Au début du XVIIème siècle, en Italie, Galileo Galilei, illustre professeur de mathématiques à l’université de Padoue, apprend l’existence d’une lunette hollandaise qui permettrait de voir de plus près des objets éloignés. Poussé par son insatiable curiosité, le savant italien décide alors d’améliorer ce « tube ». Il le rend plus performant et créée ainsi la première lunette astronomique, instrument permettant d’observer les étoiles invisibles à l’œil nu. Sa vie est actuellement mise en scène au théâtre Monfort.
Quelques mois plus tard, le 10 janvier 1610, Galilée fait une découverte décisive, remettant par là même en question deux mille ans d’astronomie : il remarque quatre petites étoiles à côté de Jupiter, les satellites de Jupiter, qu’il nommera « étoiles Médicéennes » en hommage à Côme II de Médicis, son protecteur. Pour Galilée, Jupiter et ses satellites sont un modèle réduit du système solaire. Il pense ainsi pouvoir démontrer que les « boules de cristal » d’Aristote n’existent pas et que tous les corps célestes ne tournent pas autour de la Terre. Aristote et Ptolémée se seraient trompés ! Le Soleil est au centre de l’Univers et la Terre tourne autour de lui, clame-t-il haut et fort, reprenant la théorie de l’héliocentrisme chère à Copernic.
Mais alors si la Terre n’est plus au centre du système céleste et le Saint-Siège au centre de la Terre, où se situe Dieu dans ce nouvel ordre de l’Univers ? Les prises de position de Galilée vont se heurter à la puissance de l’Eglise et le conduire devant l’Inquisition. En 1633, le savant se verra dans l’obligation d’abjurer ses théories. Cette rétractation ne l’empêchera cependant pas de travailler en secret à la rédaction de ses Discorsi, son œuvre ultime.
Dans cette biographie théâtrale de Galilée, Jean-François Sivadier – et Brecht avant lui – choisit de nous montrer un homme dans la force de l’âge, loin de l’image stéréotypée du vieillard à barbe blanche. En effet, Galilée (1564-1642) a 46 ans lorsqu’il découvre en l’an 1610 un ciel différent de celui unanimement reconnu et bouleverse ainsi l’ordre du monde. L’astronome italien est interprété par Nicolas Bouchaud, immense comédien à l’énergie démesurée, qui fait de ce Galilée un personnage bouillonnant, isolé dans un monde aristotélicien et obscurantiste, voué corps et âme à la science et à la lutte pour la vérité. Le comédien est entouré de sept partenaires – cinq hommes et deux femmes – qui à eux seuls interprètent tous les personnages de la pièce. Ce parti pris d’une distribution restreinte accentue ainsi l’effet de distanciation déjà instauré par le jeu des acteurs à travers leur adresse au public.

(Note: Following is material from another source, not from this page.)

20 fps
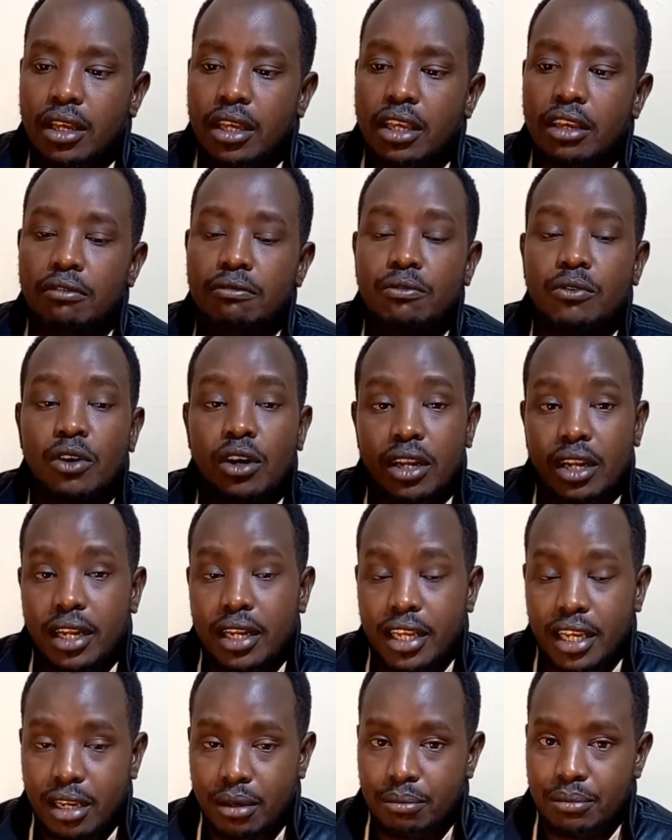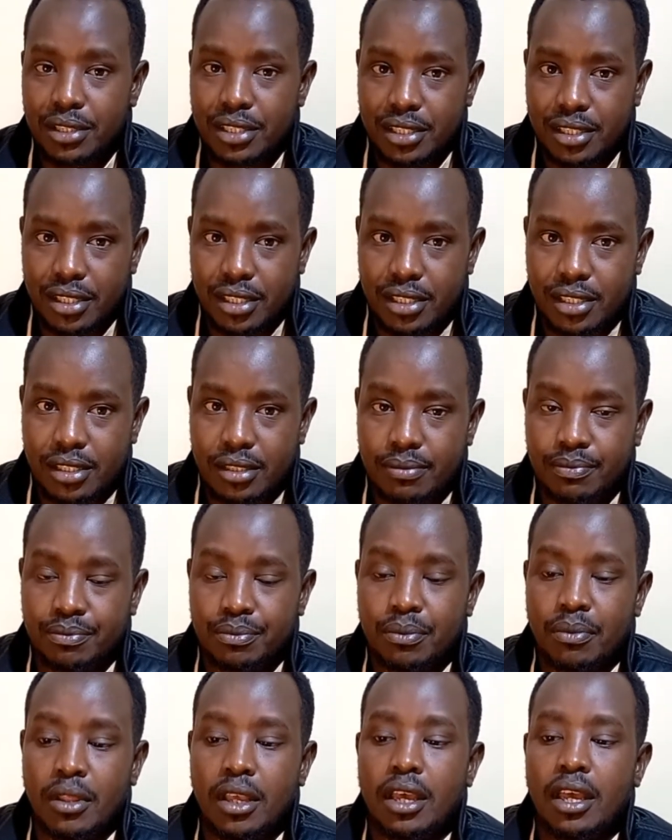if you are running a business
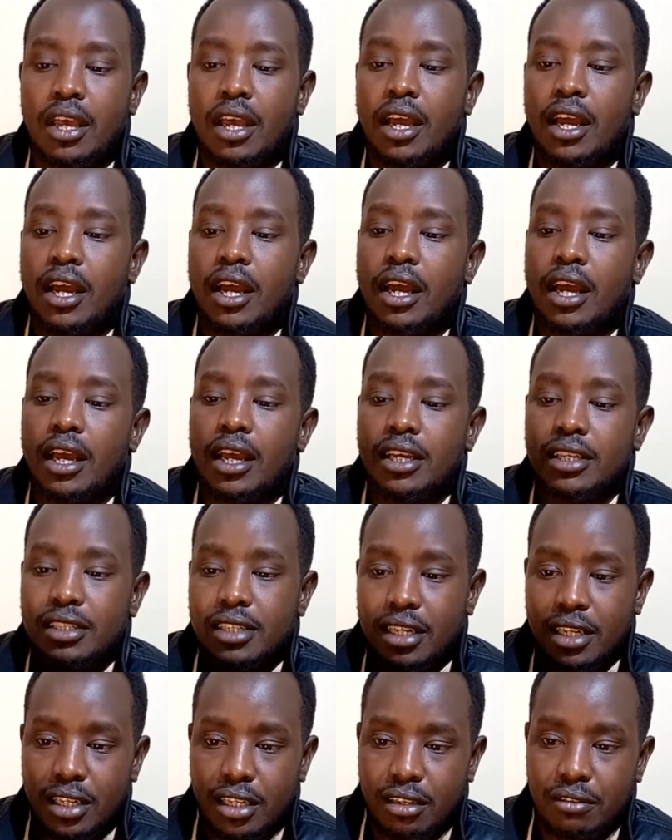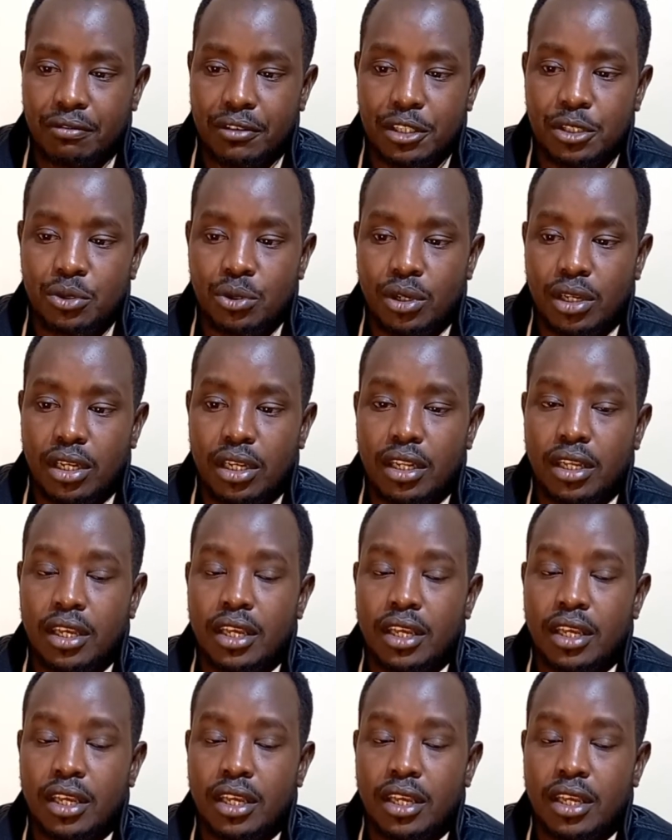as an individual.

La scénographie fait preuve d’une grande simplicité : un gigantesque plateau en bois clair incliné composé de trappes et de saillies diverses, un ballon en plastique bleu symbolisant la Terre. Sous des lumières chaudes et mordorées, l’ensemble est du plus bel effet.

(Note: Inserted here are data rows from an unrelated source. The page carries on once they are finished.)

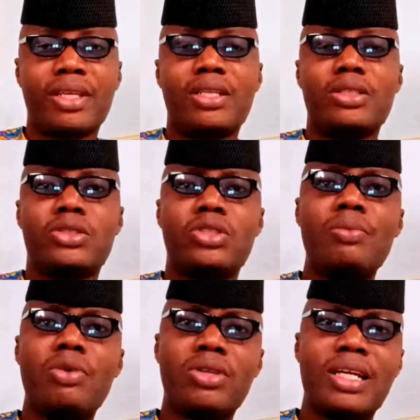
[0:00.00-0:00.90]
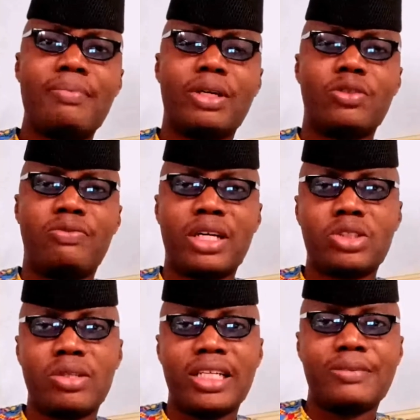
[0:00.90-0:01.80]
Some other
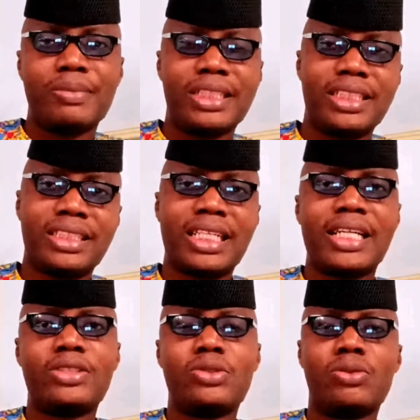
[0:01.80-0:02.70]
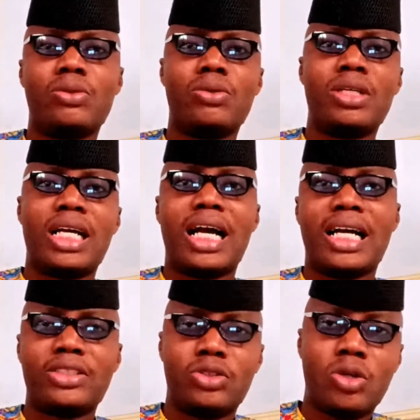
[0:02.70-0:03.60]
manufacturers may decide to
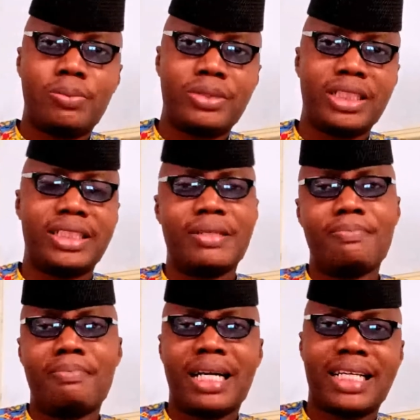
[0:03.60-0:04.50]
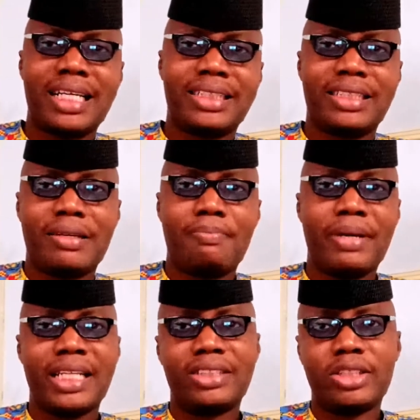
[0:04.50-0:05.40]
adopt the market
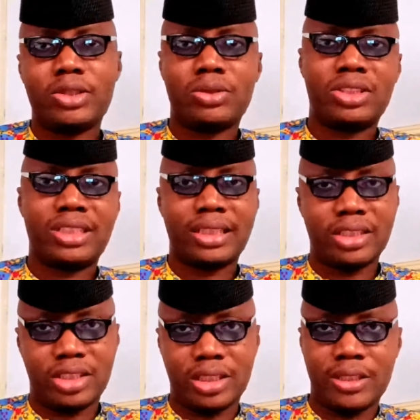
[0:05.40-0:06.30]
penetration strategy,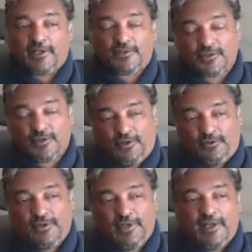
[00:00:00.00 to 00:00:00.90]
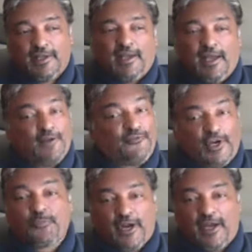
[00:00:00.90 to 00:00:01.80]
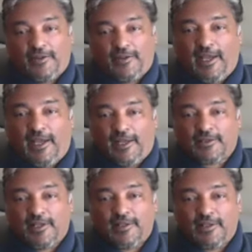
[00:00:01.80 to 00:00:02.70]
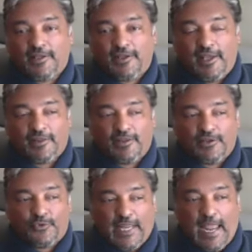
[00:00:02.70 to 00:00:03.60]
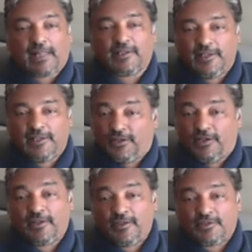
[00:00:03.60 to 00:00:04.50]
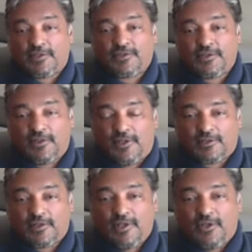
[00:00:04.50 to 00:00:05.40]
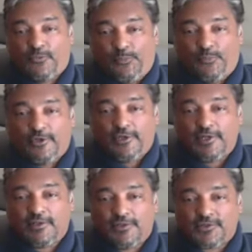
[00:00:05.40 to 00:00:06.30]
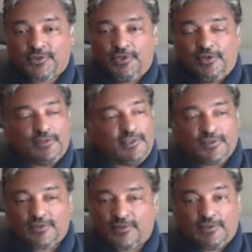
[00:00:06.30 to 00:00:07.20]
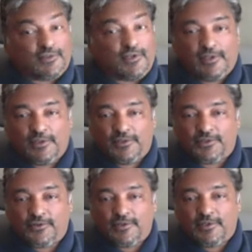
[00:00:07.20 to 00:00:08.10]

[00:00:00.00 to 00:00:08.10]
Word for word: So I'm very proud of that, and the reality and the authenticity that we've put into the show. It's all on the screen.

A la fois historique et scientifique, cette pièce habilement construite pourrait, au premier abord, dérouter par le sérieux et la complexité de son sujet ainsi que par sa durée. Or, l’alternance de scènes graves, poétiques et burlesques, dans une langue parfaitement fluide, nous la rend très facile d’accès. Notons la très belle entrée en matière avec ce jeu de mimes entre Galilée et son élève Andréa, la digression burlesque sur le doute – « Le doute est le père de la création » disait Galilée -, les scènes poétiques au son de la musique de Nino Rota ou sur l’air de Que Sera Sera fredonné par la jeune Virginia dans sa robe de mariée…
Un seul petit bémol : emportés par leur énergie, certains acteurs crient par moments, ce qui est dommage…
Brecht écrit « La Vie de Galilée » en 1938-1939 lors de son exil au Danemark. C’est une pièce centrale de son œuvre car il ne cessera de la remanier pendant des années. On peut y voir un autoportrait de l’auteur allemand (1898-1956) luttant face à l’Allemagne nazie qu’il a dû fuir en 1933. Brecht, tout comme Galilée, lutte contre la dictature de la pensée unique, Hitler pouvant être comparé à la Sainte Inquisition. A travers sa pièce, il nous parle de son propre rapport à l’autorité en place et de son combat pour l’amour de la vérité.
« La Vie de Galilée », dans la mise en scène de Jean-François Sivadier, a été créée au Théâtre National de Bretagne en janvier 2002 et n’a cessé depuis d’être représentée. Elle se joue actuellement au Théâtre Monfort jusqu’au 21 juin.